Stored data
------------------------------
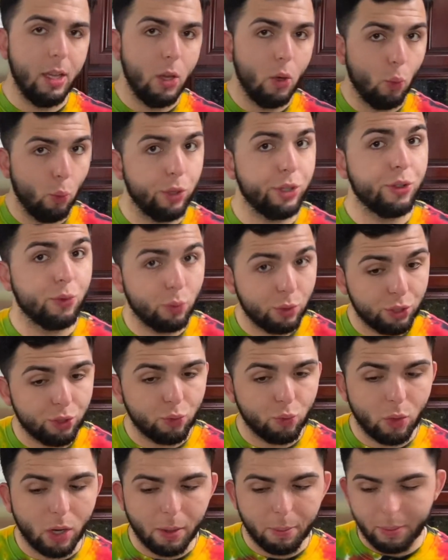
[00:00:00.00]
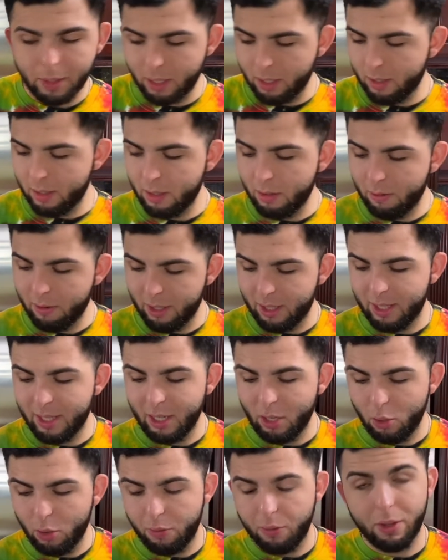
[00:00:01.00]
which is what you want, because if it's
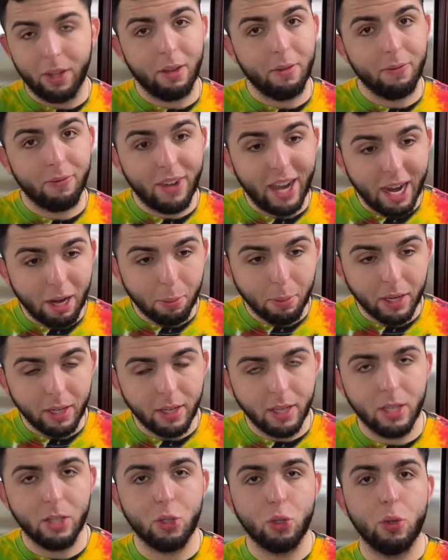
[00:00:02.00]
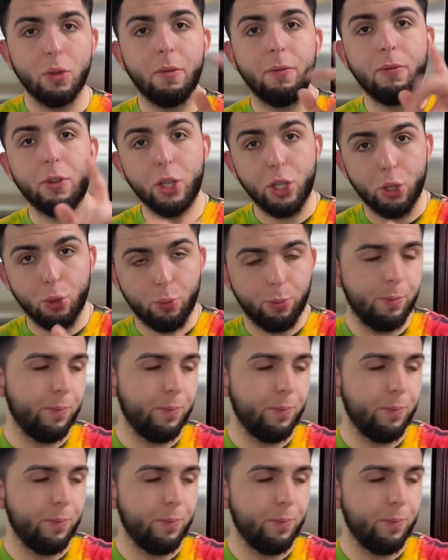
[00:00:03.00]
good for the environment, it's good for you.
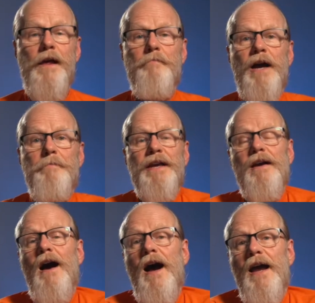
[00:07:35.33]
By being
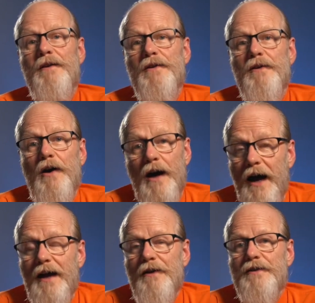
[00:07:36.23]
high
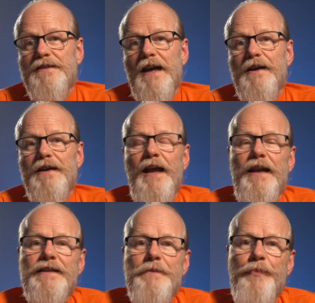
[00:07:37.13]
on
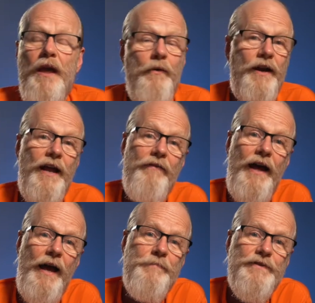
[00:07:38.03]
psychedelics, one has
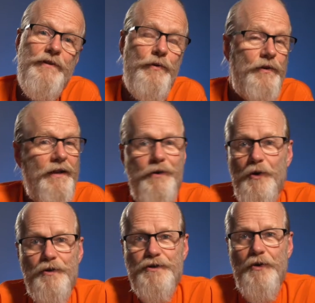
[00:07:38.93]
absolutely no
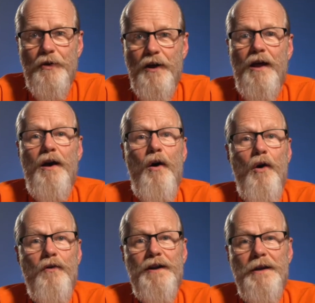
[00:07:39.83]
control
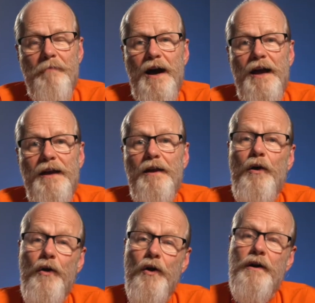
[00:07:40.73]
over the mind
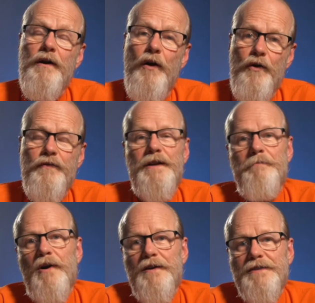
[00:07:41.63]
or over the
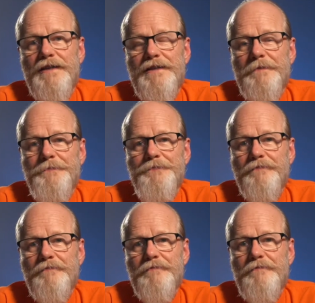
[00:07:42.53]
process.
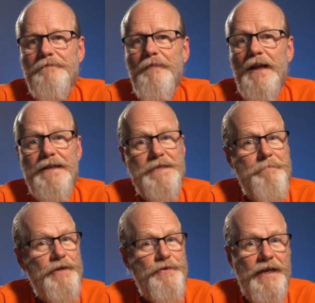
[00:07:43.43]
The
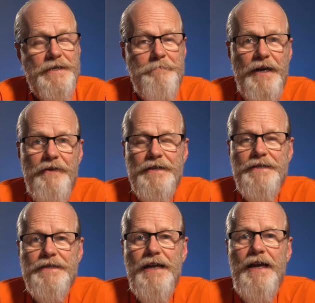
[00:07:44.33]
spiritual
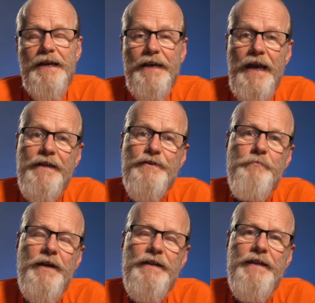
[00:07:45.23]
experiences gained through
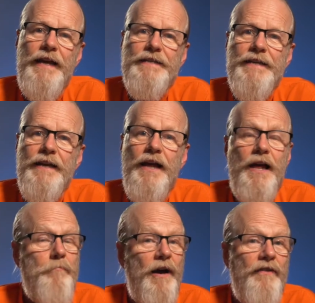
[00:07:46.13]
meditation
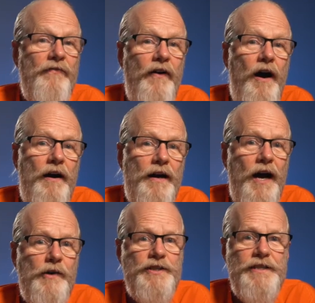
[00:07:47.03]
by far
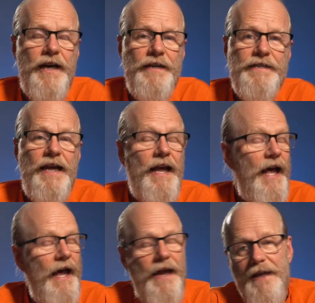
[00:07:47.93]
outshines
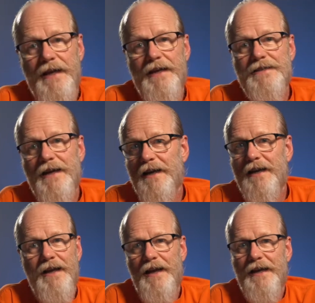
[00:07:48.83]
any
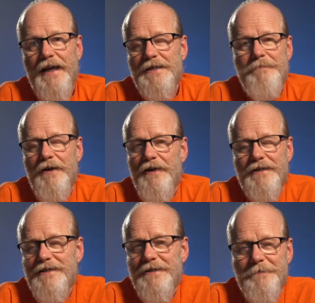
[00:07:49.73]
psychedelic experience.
------------------------------
## Your assignment
The lines from the one containing "[00:07:45.23]" to the last line of the records, both included: print exactly those and nothing else, leaving out any pictures.

## Response area
[00:07:45.23]
experiences gained through
[00:07:46.13]
meditation
[00:07:47.03]
by far
[00:07:47.93]
outshines
[00:07:48.83]
any
[00:07:49.73]
psychedelic experience.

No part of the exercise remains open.